Quoique la pratique de l’autoportrait en sculpture se développe à la fin du XVIIIe siècle, elle reste rare comparée à l’usage des peintres. L’idée de Chinard de se représenter en pied, et de surcroît, en poète ou en orateur antique, est donc tout à fait exceptionnelle. Cette image sans équivalent exprime au plus haut degré la conscience que l’artiste a de sa supériorité sur ses contemporains statuaires, en même temps que sa fierté d’être lyonnais, lui qui doit à sa seule formation lyonnaise son statut de premier sculpteur français de sa génération.
L’évènement qui fonde cette assurance est sa victoire au concours Balestra de l’Académie de Saint-Luc à Rome, en 1786, et son extraordinaire réception par le milieu romain qui en découla. Les premiers ouvrages de cet élève de Barthélemy Blaise ont conquis ses compatriotes au point que l’ancien procureur du roi au bureau des finances de Lyon, Delafont de Juis, a financé son voyage d’études à Rome, où il était arrivé en 1784. Trois ans plus tard, il réalise l’exploit qui avait échappé aux meilleurs pensionnaires du roi (Allegrain, Mouchy, Houdon…) de remporter le premier prix du concours avec sa terre cuite de Persée délivrant Andromède (Lyon, musée des Beaux-Arts). Il fut applaudi, chanté, porté en triomphe et acquit la considération du milieu français1.

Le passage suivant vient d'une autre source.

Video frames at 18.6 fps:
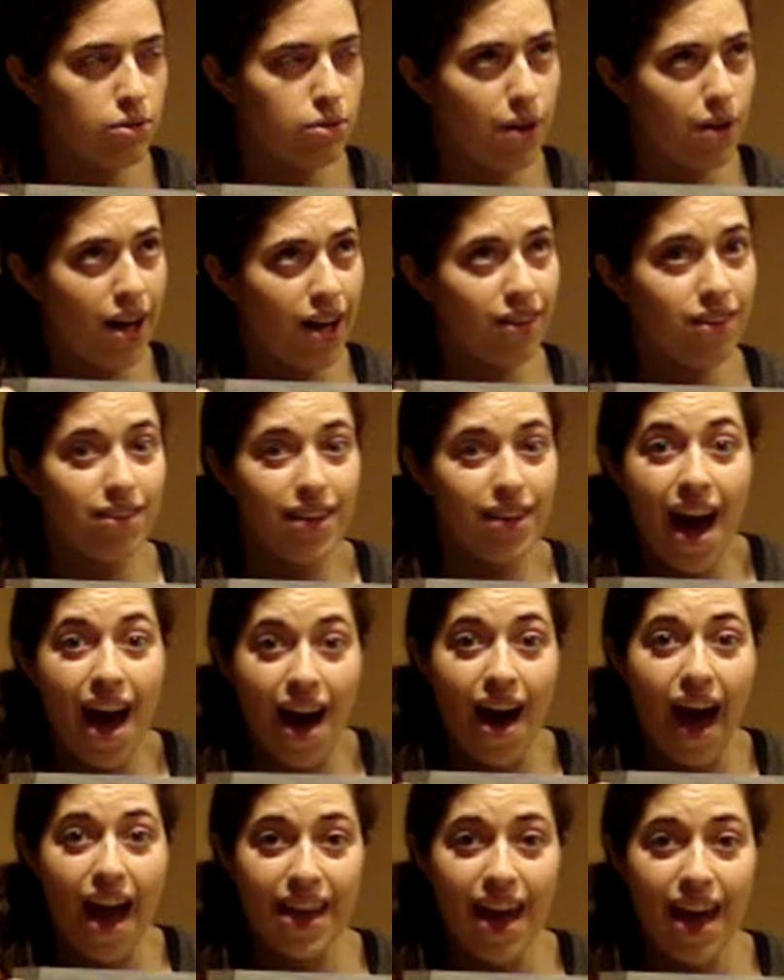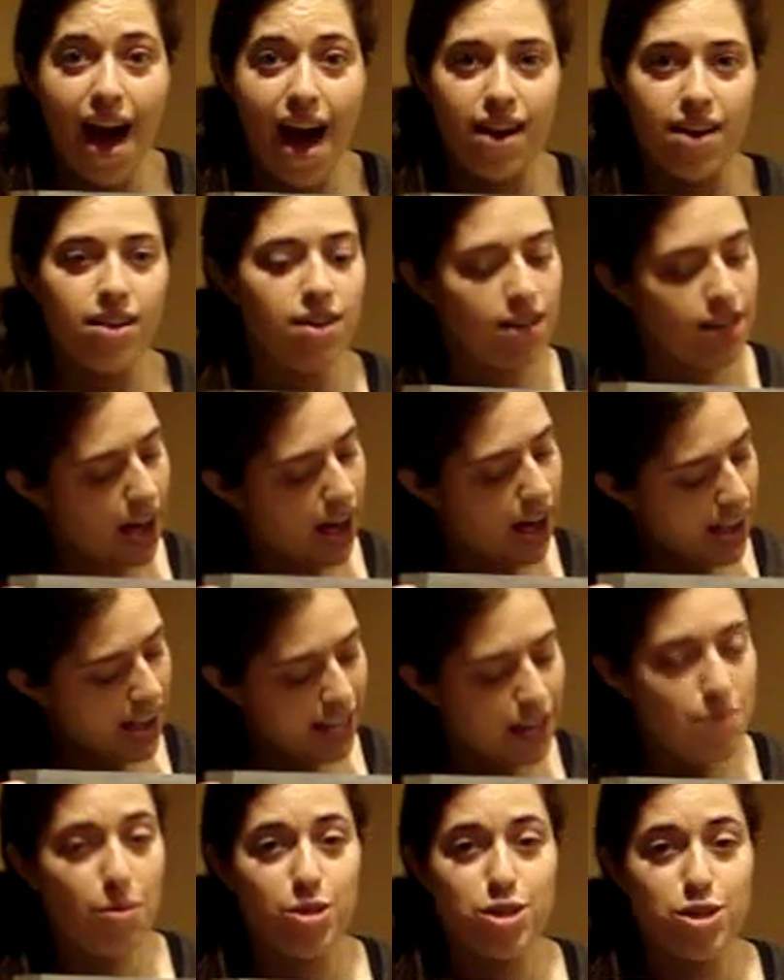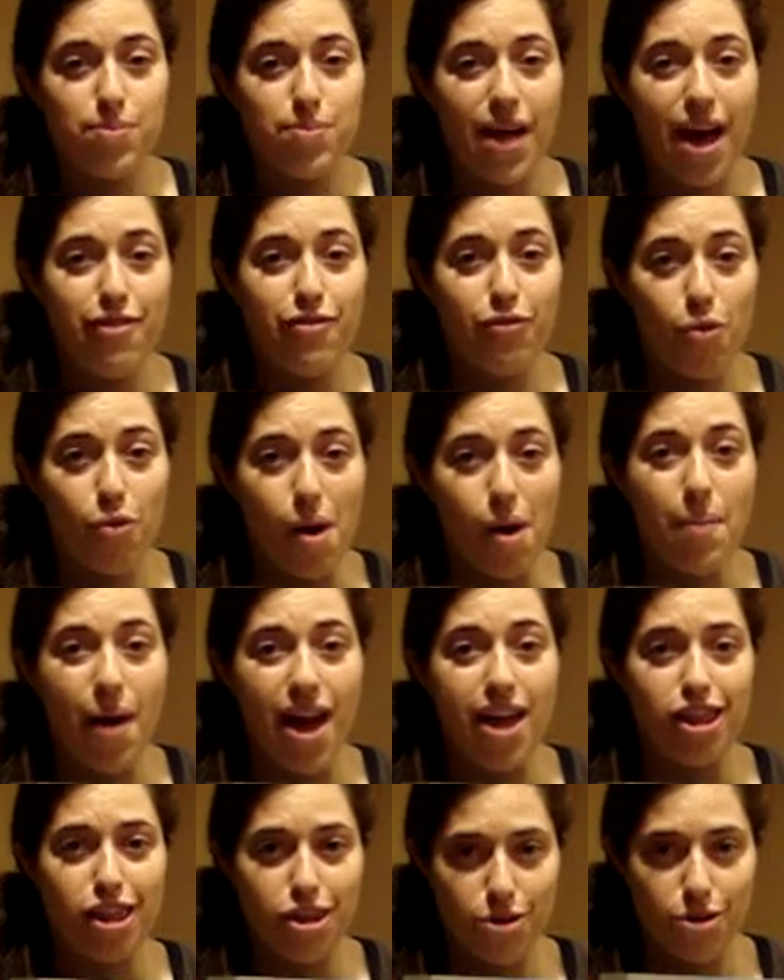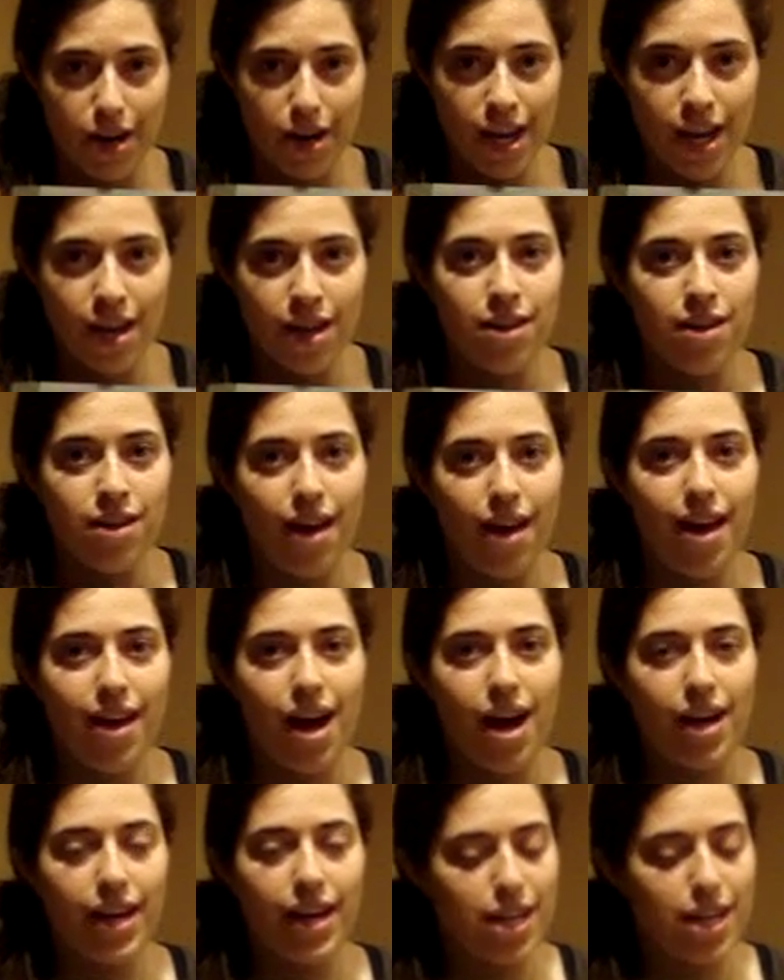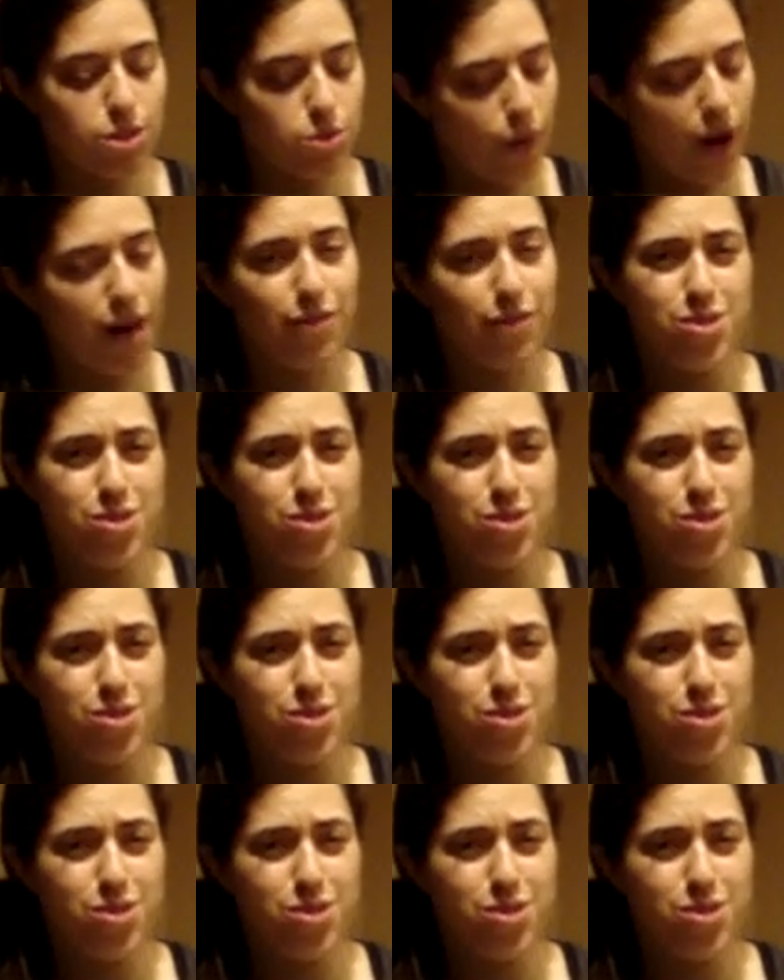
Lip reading: Well, yeah, I can. I can multiply 4 by 3 and I'll get 12.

De nouveau à Rome en 1792, après un séjour de quatre années à Lyon, sa renommée trouve, à la faveur d’une mésaventure politique, un nouvel écho national qui augmenta, si besoin en était, son prestige dans sa ville natale. Revenu à Rome pour y exécuter les modèles de deux groupes allégoriques d’esprit républicain, Apollon foulant aux pieds la Superstition et Jupiter foudroyant l’aristocratie (Paris, musée Carnavalet), Chinard est dénoncé par un prêtre, arrêté par la police papale en même temps que l’architecte Ildefonse Ratter, et enfermé au Vatican. En plus d’une cocarde tricolore retrouvée dans son atelier, une complicité supposée avec Cagliostro est portée au nombre de ses délits2. Tandis que la diplomatie française fait des progrès rapides pour obtenir leur libération, Topino-Lebrun, élève jacobin de David ayant fui à Florence, sans avoir été témoin des évènements et ignorant l’élargissement de ses compatriotes, adresse, dans une lettre à son maître, un tableau d’une gravité excessive et en grande partie imaginaire de la situation des prisonniers. Elle fut lue par David à la Convention le 21 novembre 1792, alors que Chinard et Ratter étaient libérés. Une Épître au citoyen Chinard, sculpteur célèbre de Lyon, jeté dans les fers à Rome pour avoir modelé d’après l’antique la statue de la Liberté donna de la publicité de cet outrage fait à la République. Le directoire exécutif de la France réagit par une adresse au Saint-Siège, aussi vive qu’offensante, due à la plume de Mme Roland3 ; elle eut en définitive pour seul bénéfice de faire retentir le nom de Chinard en termes héroïques et vertueux à l’Assemblée.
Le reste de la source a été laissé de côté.